On June 12, I accepted a new position at work. I received the offer on the 11th, told my leadership team about it before I left for Chicago and then emailed the whole team after signing the papers on the 12th while I was traveling so they didn't hear it from someone else. Yesterday was my three year anniversary in my role and at this company. In 2007, I left a role with a company I spent the first 9 years of my IT career. Since then, I haven't stayed anywhere three years. I am a builder. I love to and have great skill in building teams because I can see the potential in people. I am an intuitive so I can see the whole picture given all the parts and pieces. I know how to assemble it. Mind you, I don't like puzzles or Lego's or that kind of building, though, I did like Lincoln Logs back in the day, but I love building something bigger than myself and making it better than when I got there. When you do that, it makes saying goodbye all the harder.

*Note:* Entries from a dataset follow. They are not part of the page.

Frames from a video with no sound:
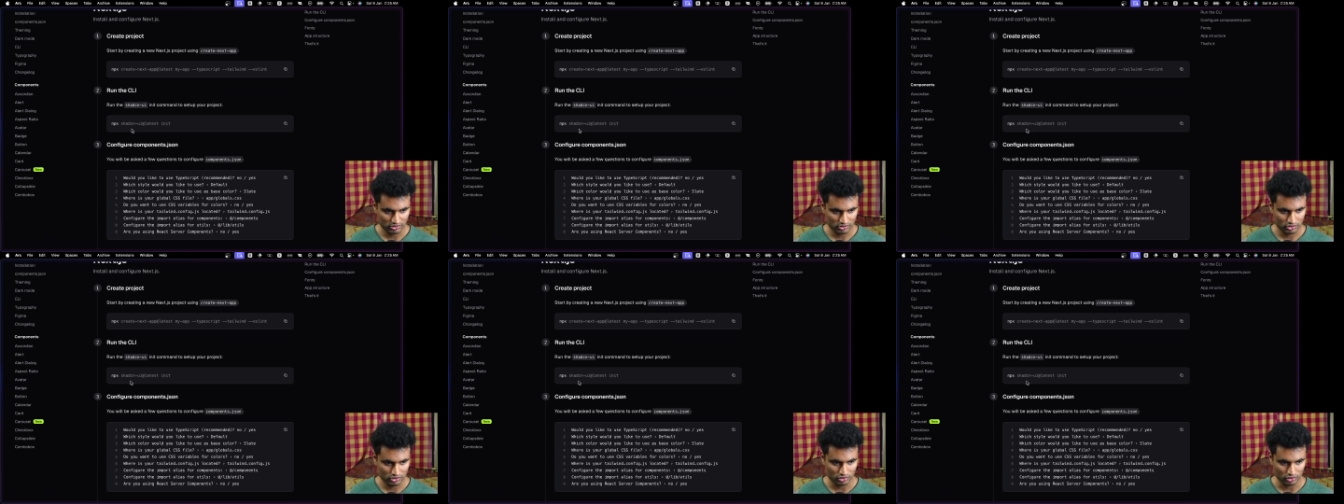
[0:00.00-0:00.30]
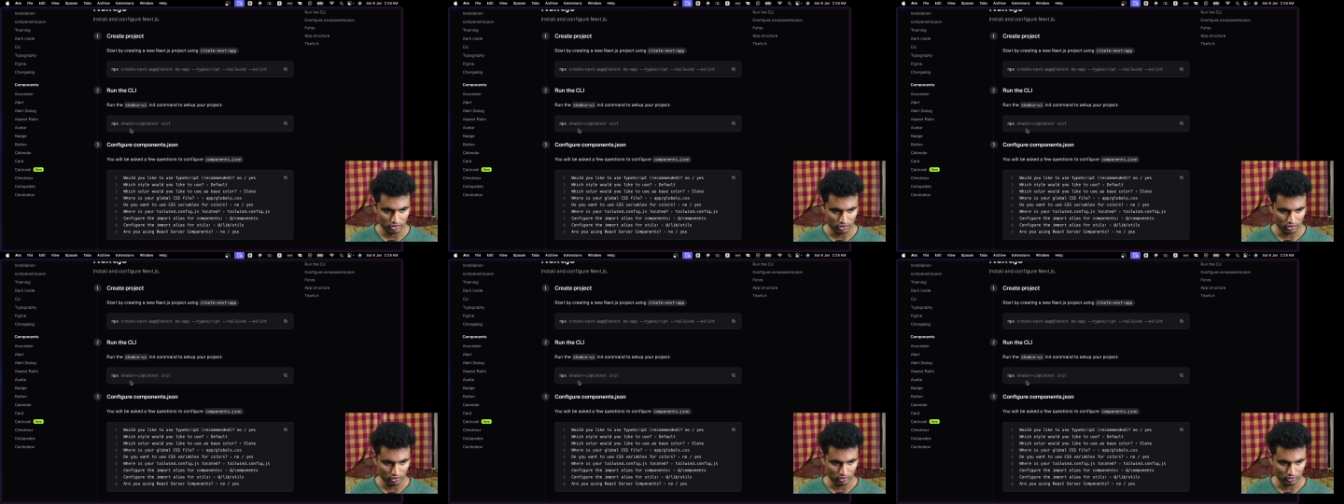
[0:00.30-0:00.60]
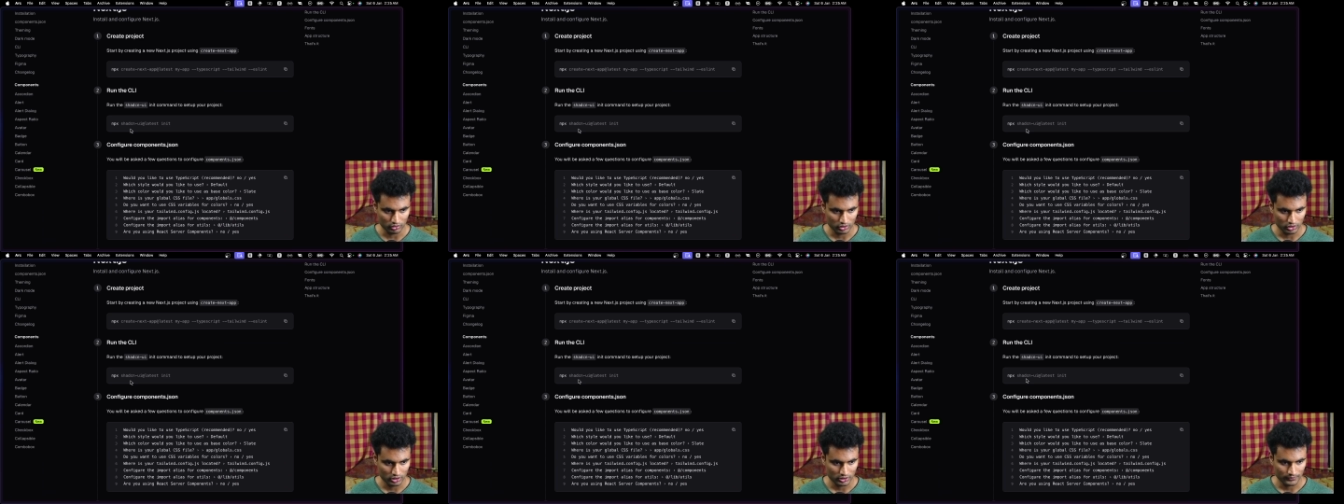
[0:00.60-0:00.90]
So
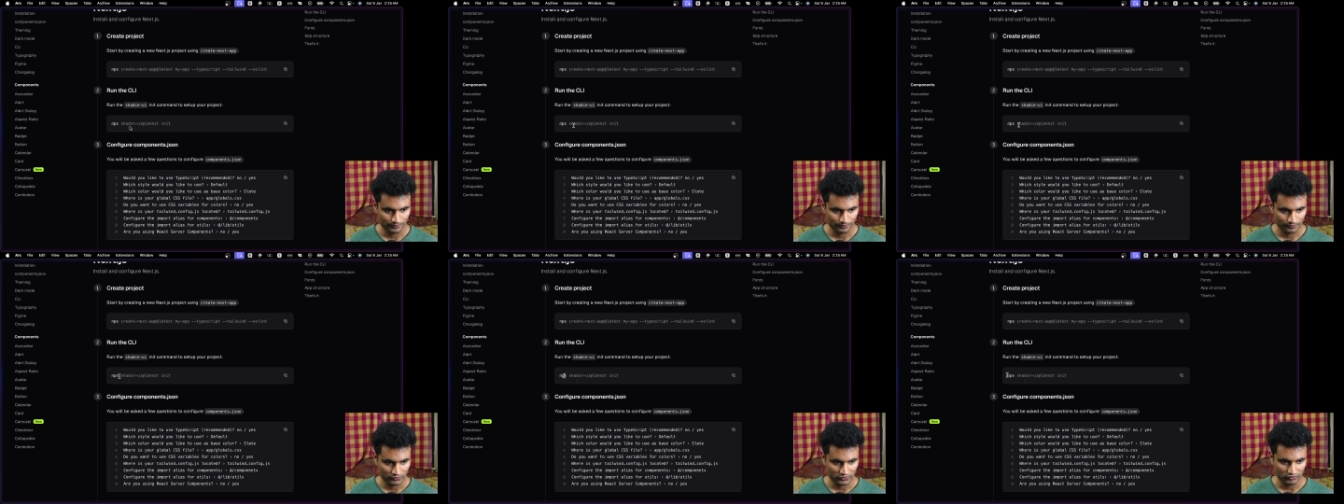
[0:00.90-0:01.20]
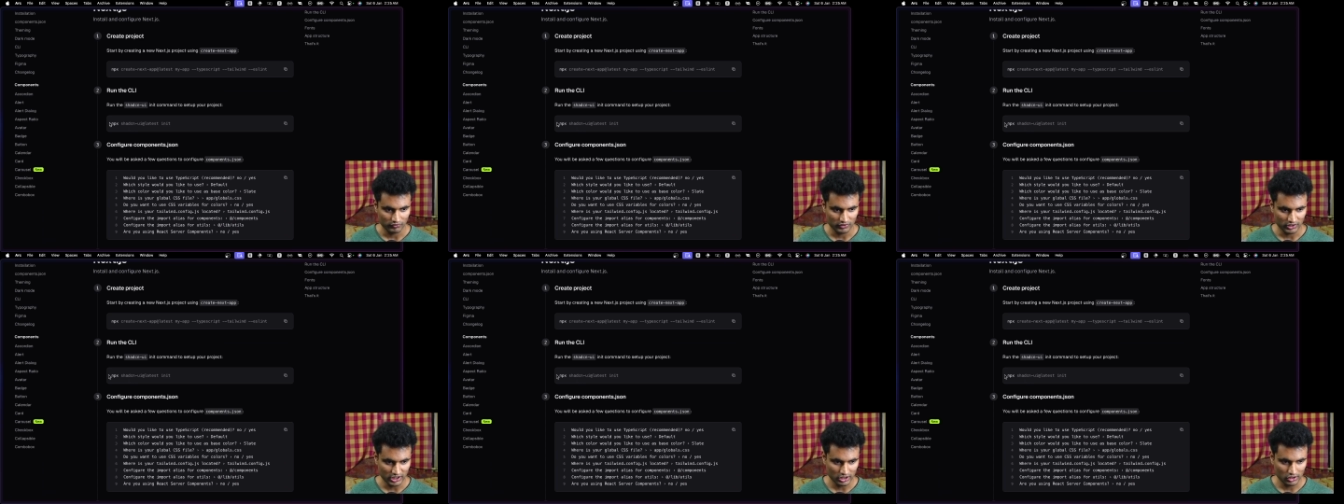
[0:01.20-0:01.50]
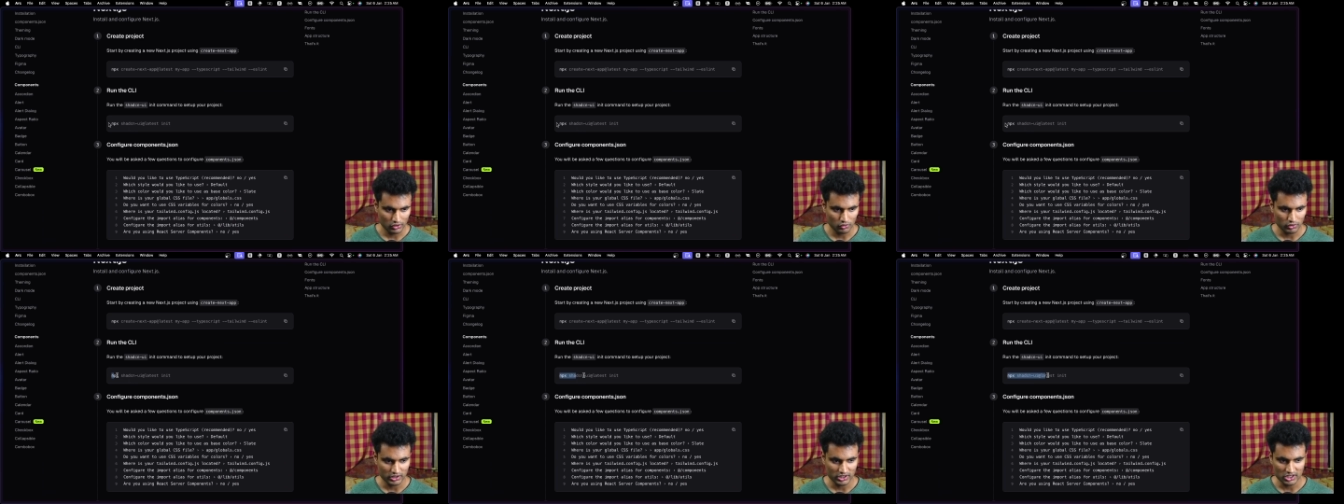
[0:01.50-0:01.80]
we need
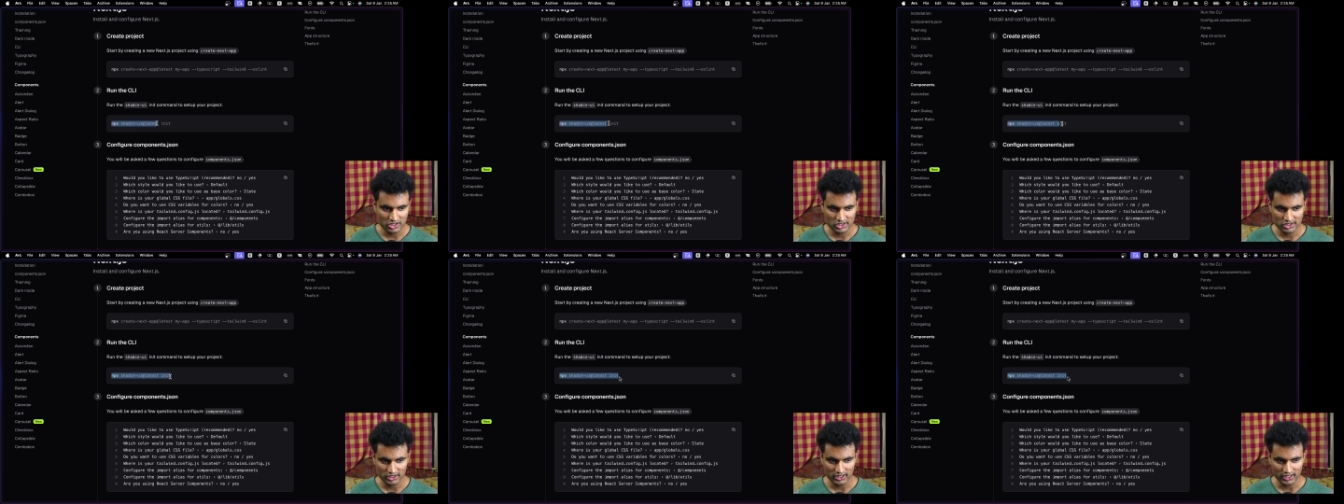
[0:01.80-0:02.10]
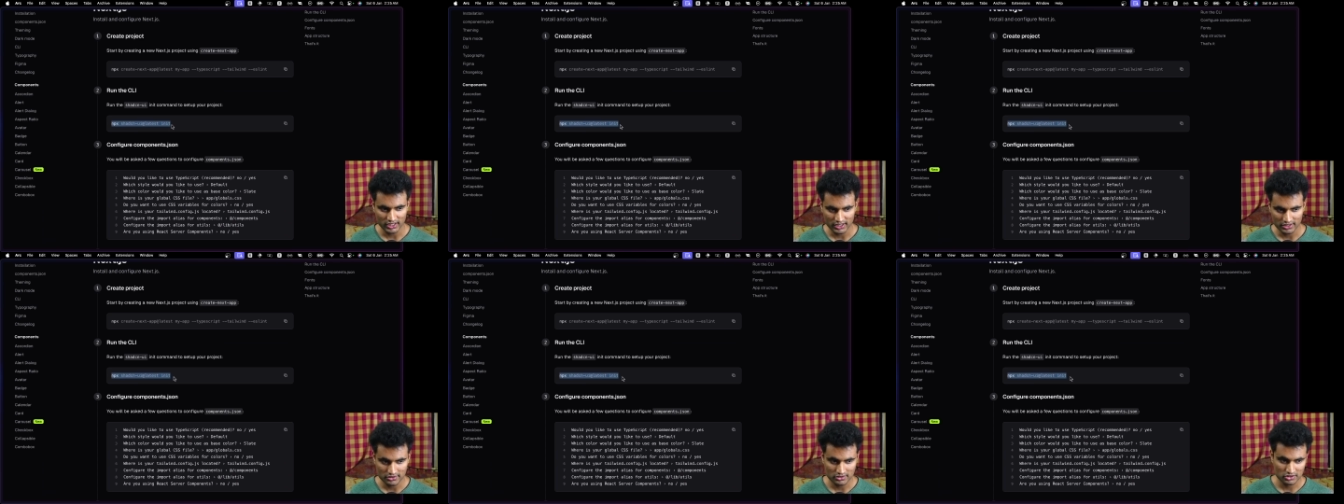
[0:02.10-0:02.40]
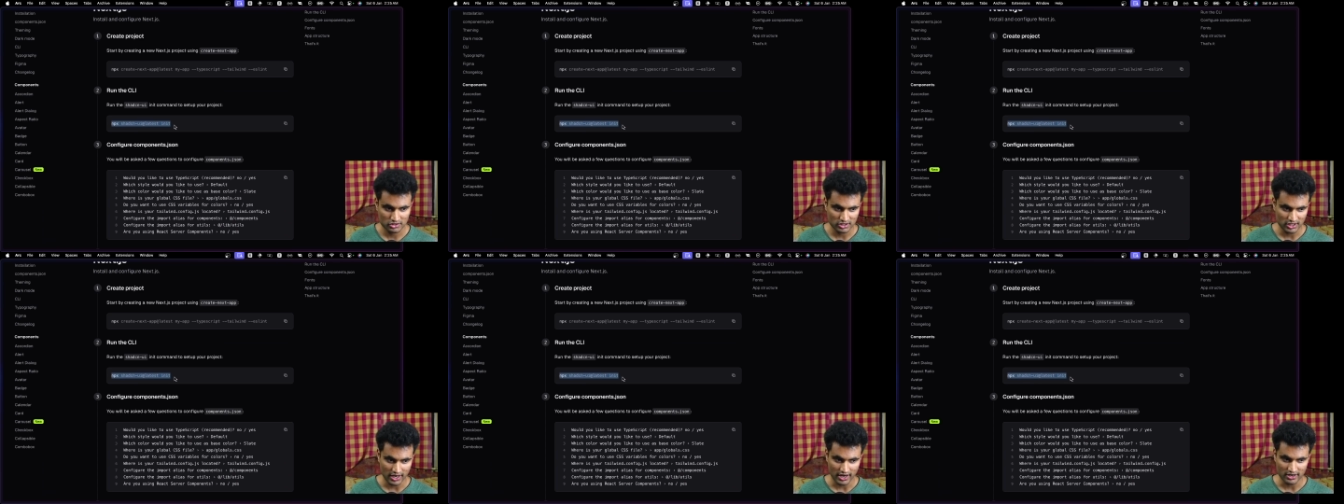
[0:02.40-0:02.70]
to initialize
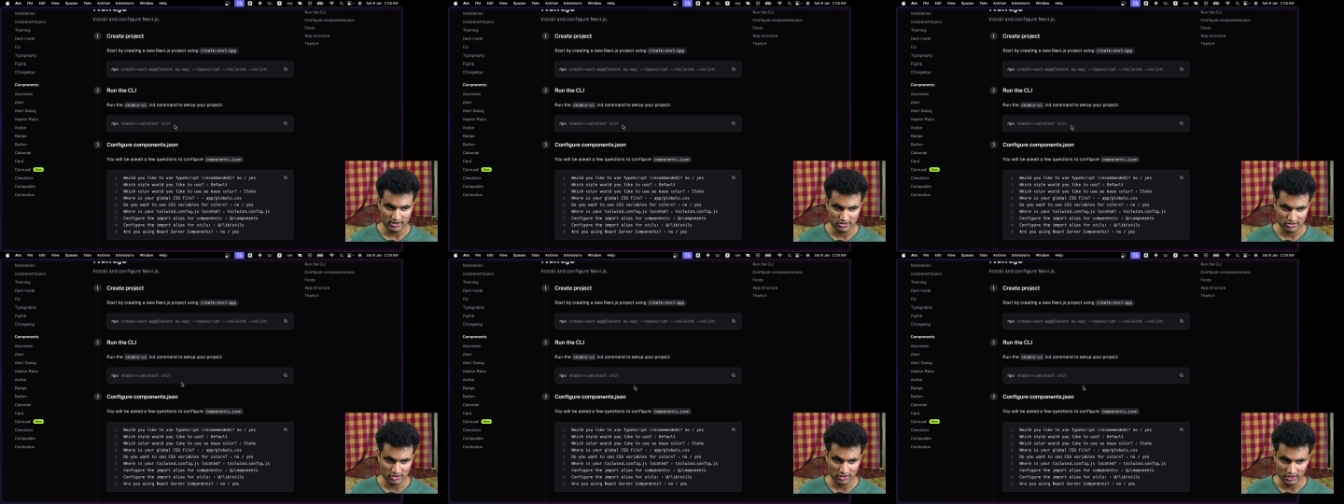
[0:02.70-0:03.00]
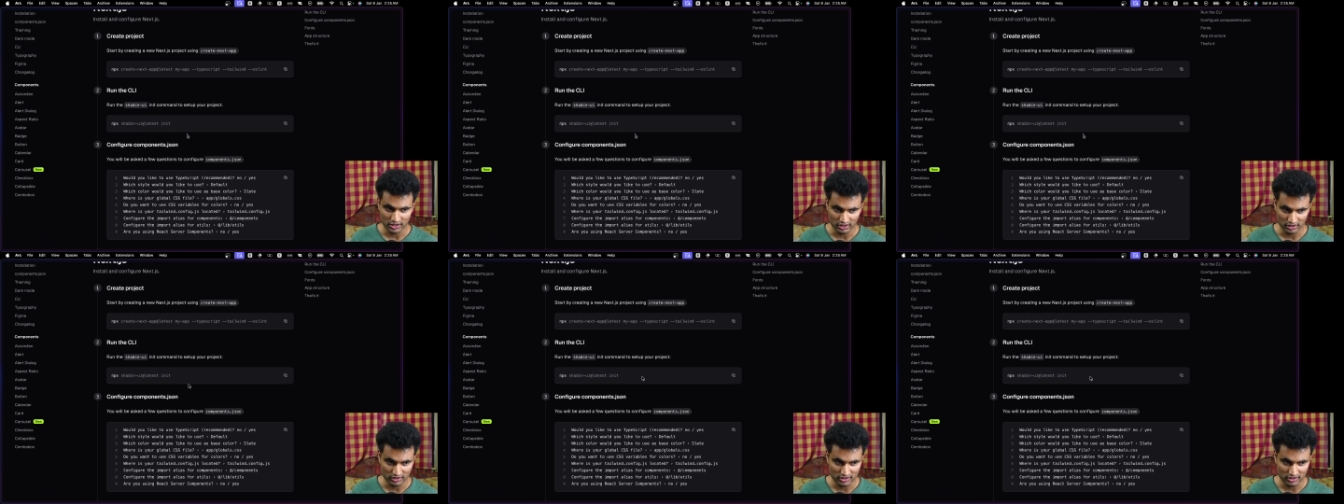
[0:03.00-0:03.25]
shadcn.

This week, V has been struggling with my departure and it was still two weeks out when the week began. We had a hard talk on Monday and I reminded him I was moving up 5 floors, not leaving altogether. This change wasn't about him and while I know it is affecting him and me and others, it's what I need to do in order to set them and myself up for success. When the building is done and the chaos is settled, it's time for someone new to come in and take it to the next step. I don't love maintenance mode in business, but there are people who do and are really good at it. I love challenges, change, and a little bit of chaos. I want to come in and find people who have amazing skills and strengths and help them to capitalize on them. To help them minimize the things that detract from their strengths and move them into a place within themselves and within the team where they can be of the most value and find success. I pour myself into them. I invest in their future and help them figure out where they want to go and how to get there. Investing in people is the best investment we can make because it pays dividends like nothing else.

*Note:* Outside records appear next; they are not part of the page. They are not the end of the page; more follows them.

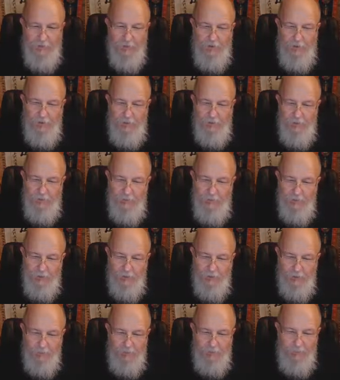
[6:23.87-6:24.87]
could then
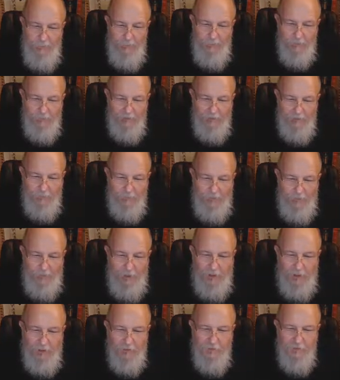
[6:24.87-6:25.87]
become the building
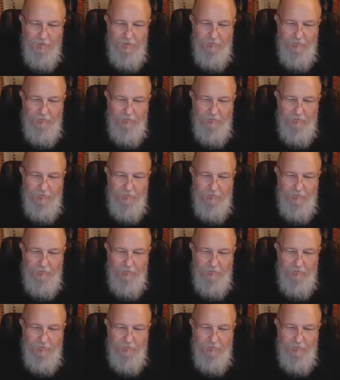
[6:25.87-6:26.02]
blocks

Our words have power. This power can lift people up or tear them down. When I was young, I didn't understand this power. I didn't have the introspection yet to sit and figure out why it hurt when those things were said to me even, how could I know what they meant to another. With age, wisdom does come. So does self-reflection if we let it. Part of being self-aware is taking the time to sit in the feelings and inspect the whys and hows of them. That will allow us to understand ourselves and others better. It will also enable us to manage ourselves better rather than react in times of stress. It will help us to process what saying goodbye means to us and why we're having the reactions we are.
This year alone, I have said goodbye many times. First to JM who was my friend and my lover. Now, he is neither. I miss him and that is my reality. I miss our long talks. I miss sharing my excitement. I miss having the hard talks and the easy ones. I miss laughing with him and watching TV. I miss trying new things together and how he wanted to share his favorite things with me, but also his heart and his hurts. I miss being his friend and helping him walk through life. I miss the opportunity to show him what it's like to be loved by Jesus and how it's that one thing that changes everything else. I'm sad that he wasn't with me when I said goodbye to Lenny in March and my grandma in April. When Griff and Cow died (I know they're just hamsters, but I loved them still!). And now, I say goodbye to a team I built. A structure I put in place. People I care about and invested in. Lives I made a difference in because people let me into their lives. Saying goodbye is hard. Even when it's for the right reasons. Even when you know what's on the other side. Even when you know God is good and so are His plans for your life and that of those He loves (which is all of us, btw). I know this won't be my last goodbye, but I continue to see the beauty in the present and the future in view of the path I've come through that brought me to the end of these current ones and is directing me onto a new path.